◆ **Required work**: Set every entry below down once more, exactly as it stands, without images.

--- Input data Enclosed Below ---

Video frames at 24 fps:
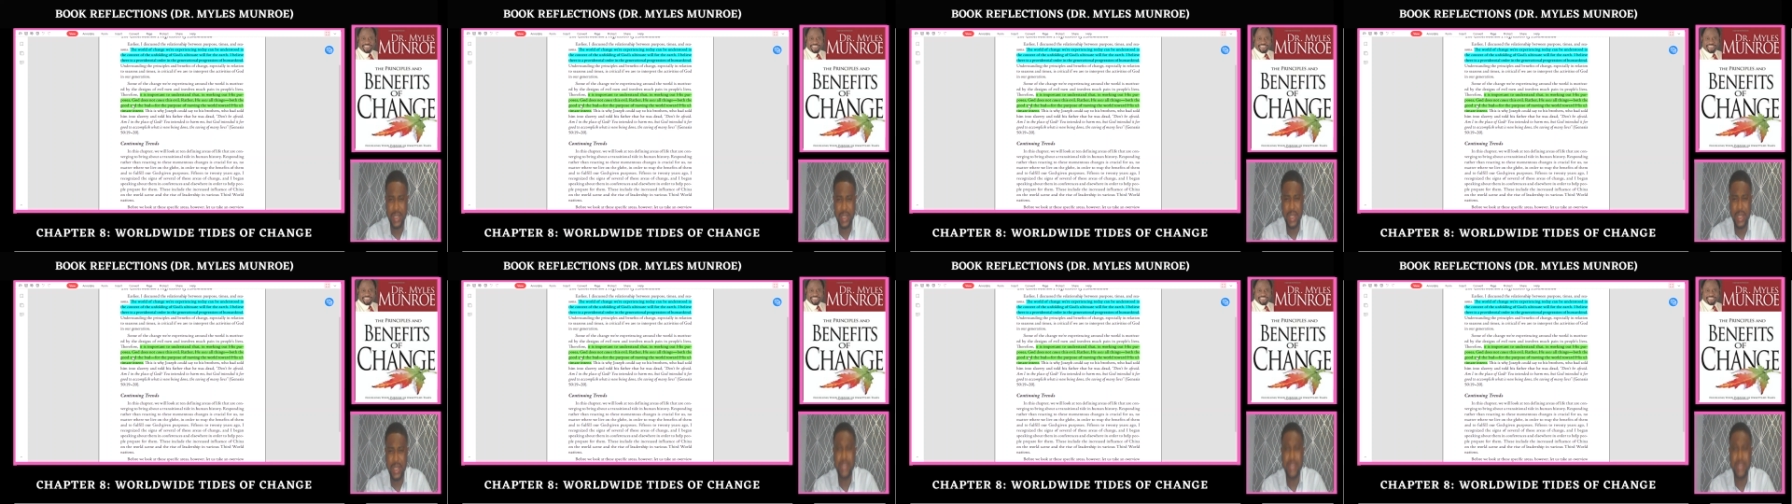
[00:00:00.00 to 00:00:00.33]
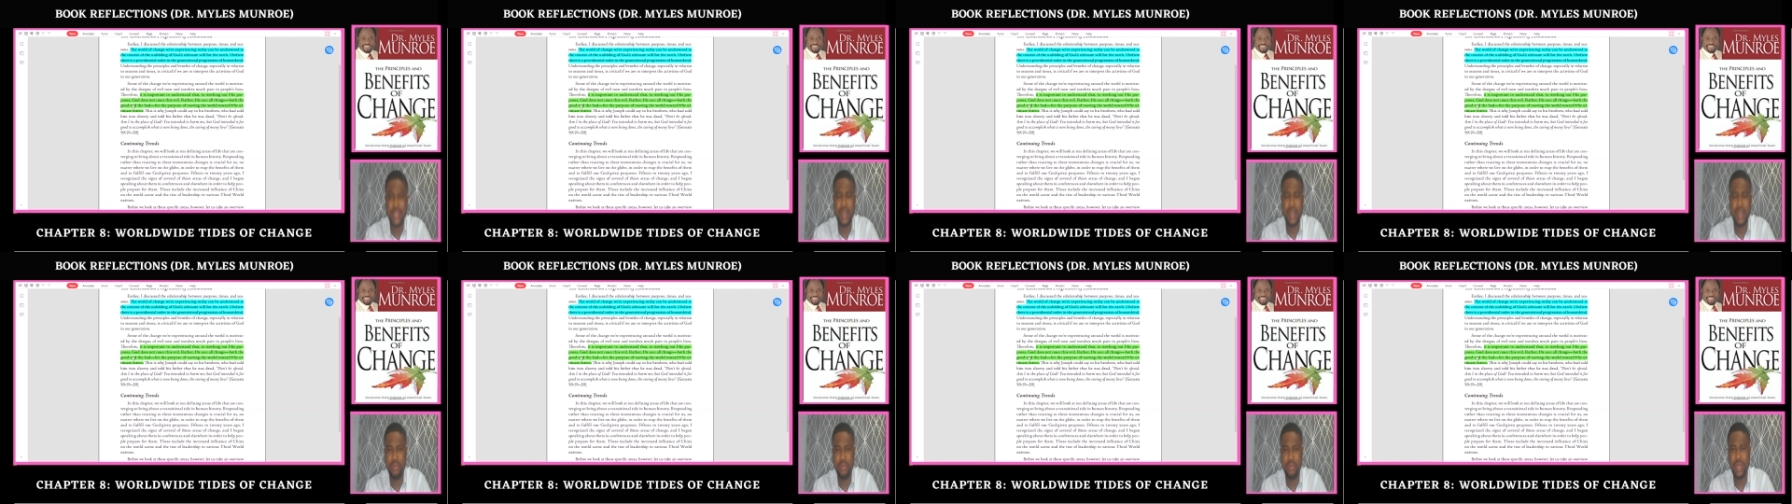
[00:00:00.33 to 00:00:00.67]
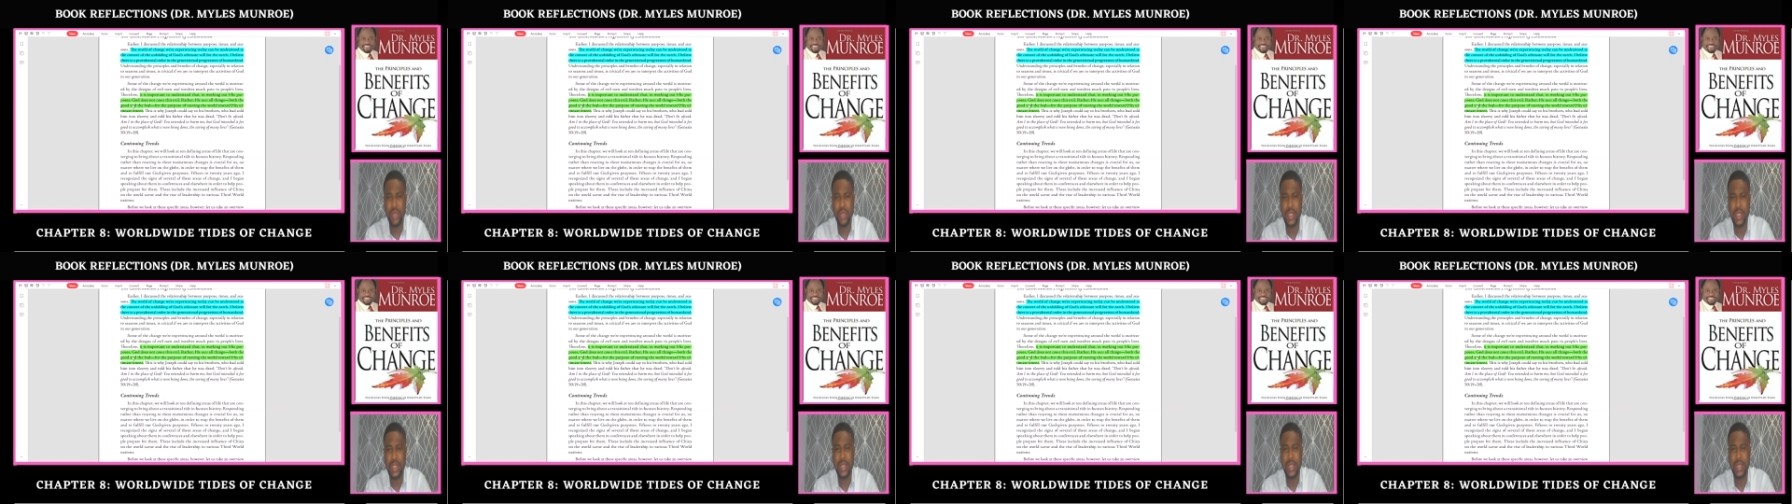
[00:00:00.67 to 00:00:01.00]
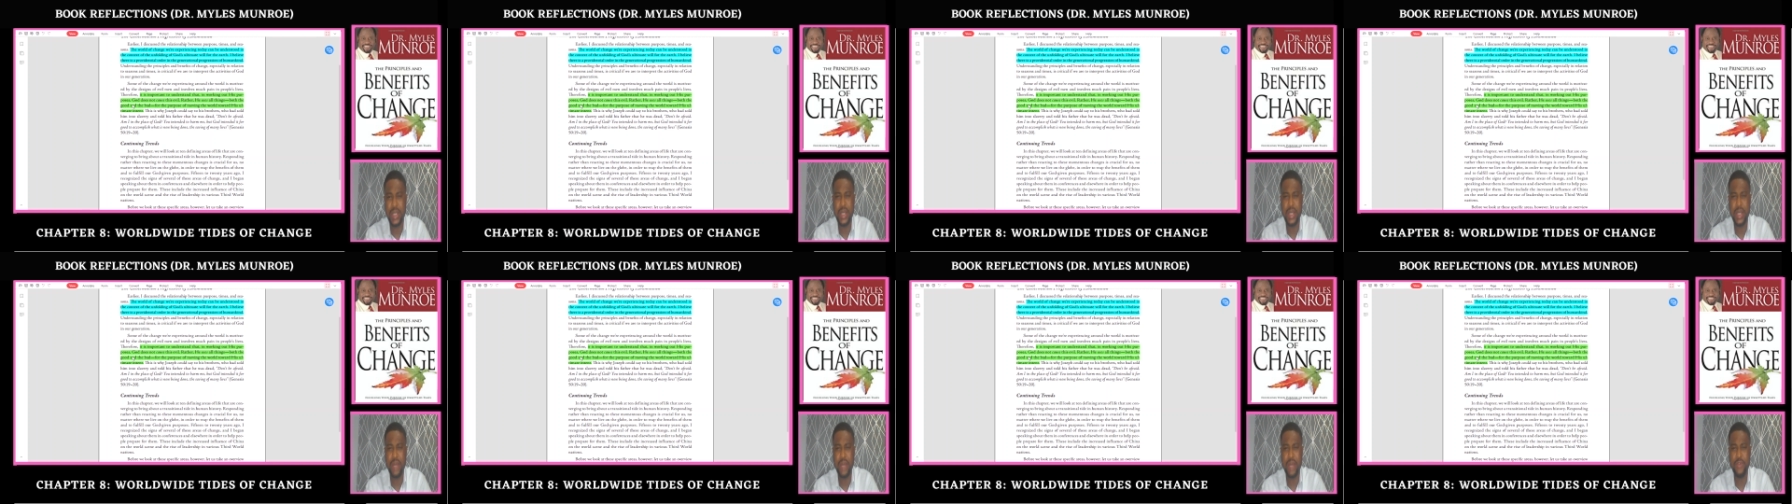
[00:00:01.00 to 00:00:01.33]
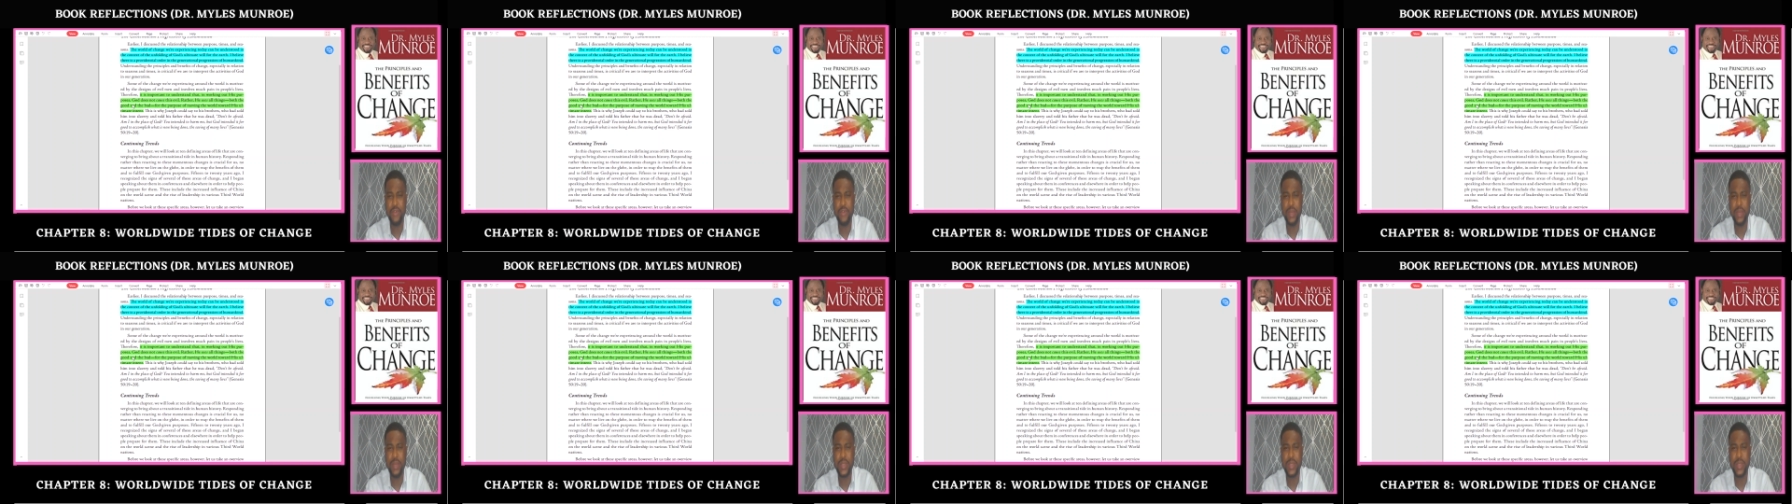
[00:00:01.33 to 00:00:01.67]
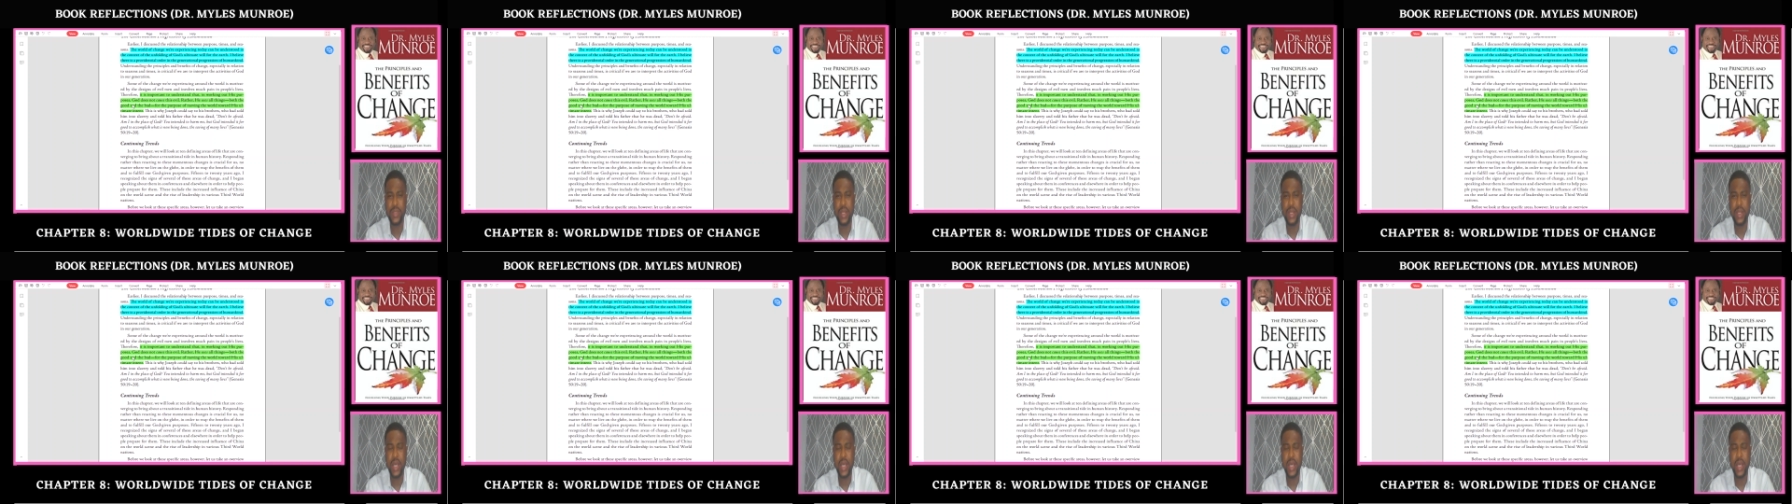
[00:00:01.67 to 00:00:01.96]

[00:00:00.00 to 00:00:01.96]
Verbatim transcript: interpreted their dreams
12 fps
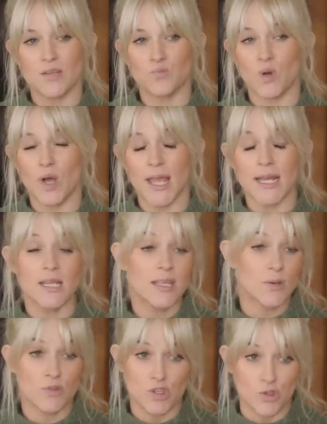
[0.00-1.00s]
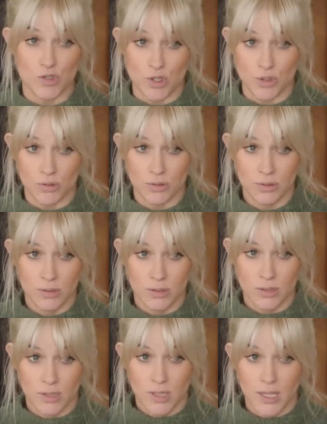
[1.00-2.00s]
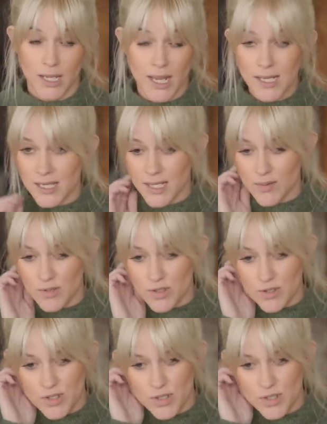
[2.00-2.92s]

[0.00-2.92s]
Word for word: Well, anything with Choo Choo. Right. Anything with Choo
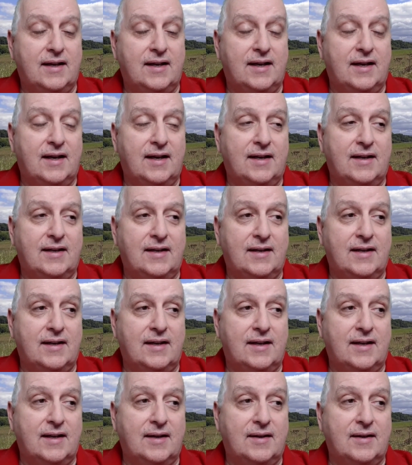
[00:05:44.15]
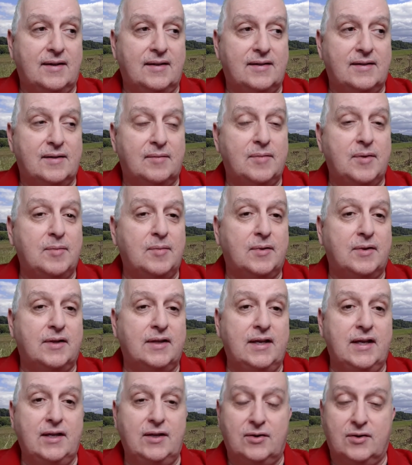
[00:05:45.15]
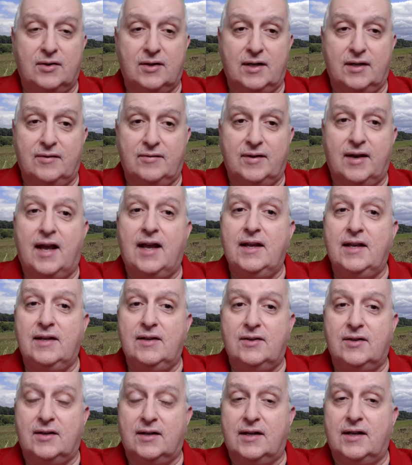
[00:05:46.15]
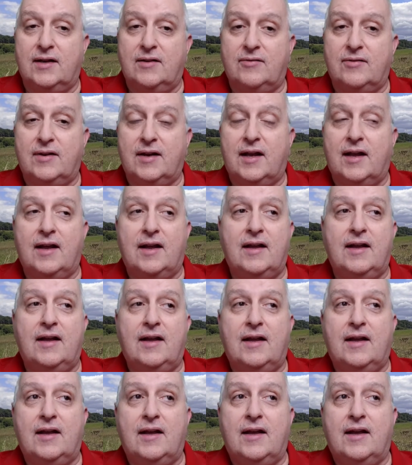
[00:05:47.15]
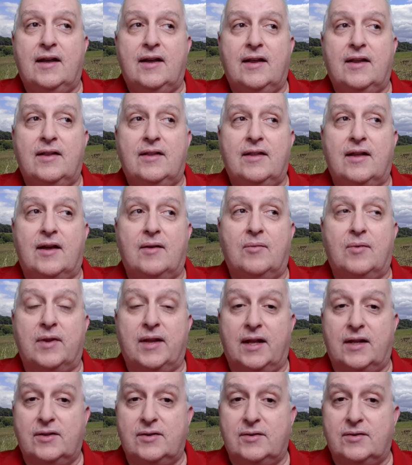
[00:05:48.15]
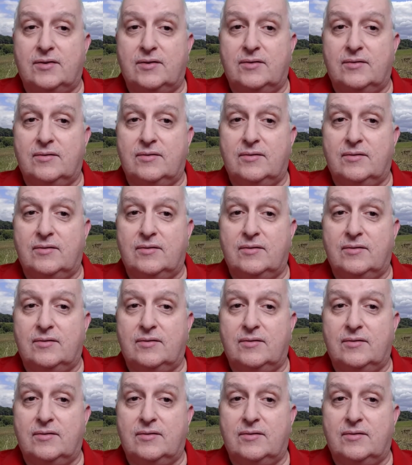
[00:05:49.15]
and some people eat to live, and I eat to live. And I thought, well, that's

--- End of Enclosed Input data ---

◆ **Written solution**:
Video frames at 24 fps:
[00:00:00.00 to 00:00:00.33]
[00:00:00.33 to 00:00:00.67]
[00:00:00.67 to 00:00:01.00]
[00:00:01.00 to 00:00:01.33]
[00:00:01.33 to 00:00:01.67]
[00:00:01.67 to 00:00:01.96]

[00:00:00.00 to 00:00:01.96]
Verbatim transcript: interpreted their dreams
12 fps
[0.00-1.00s]
[1.00-2.00s]
[2.00-2.92s]

[0.00-2.92s]
Word for word: Well, anything with Choo Choo. Right. Anything with Choo
[00:05:44.15]
[00:05:45.15]
[00:05:46.15]
[00:05:47.15]
[00:05:48.15]
[00:05:49.15]
and some people eat to live, and I eat to live. And I thought, well, that's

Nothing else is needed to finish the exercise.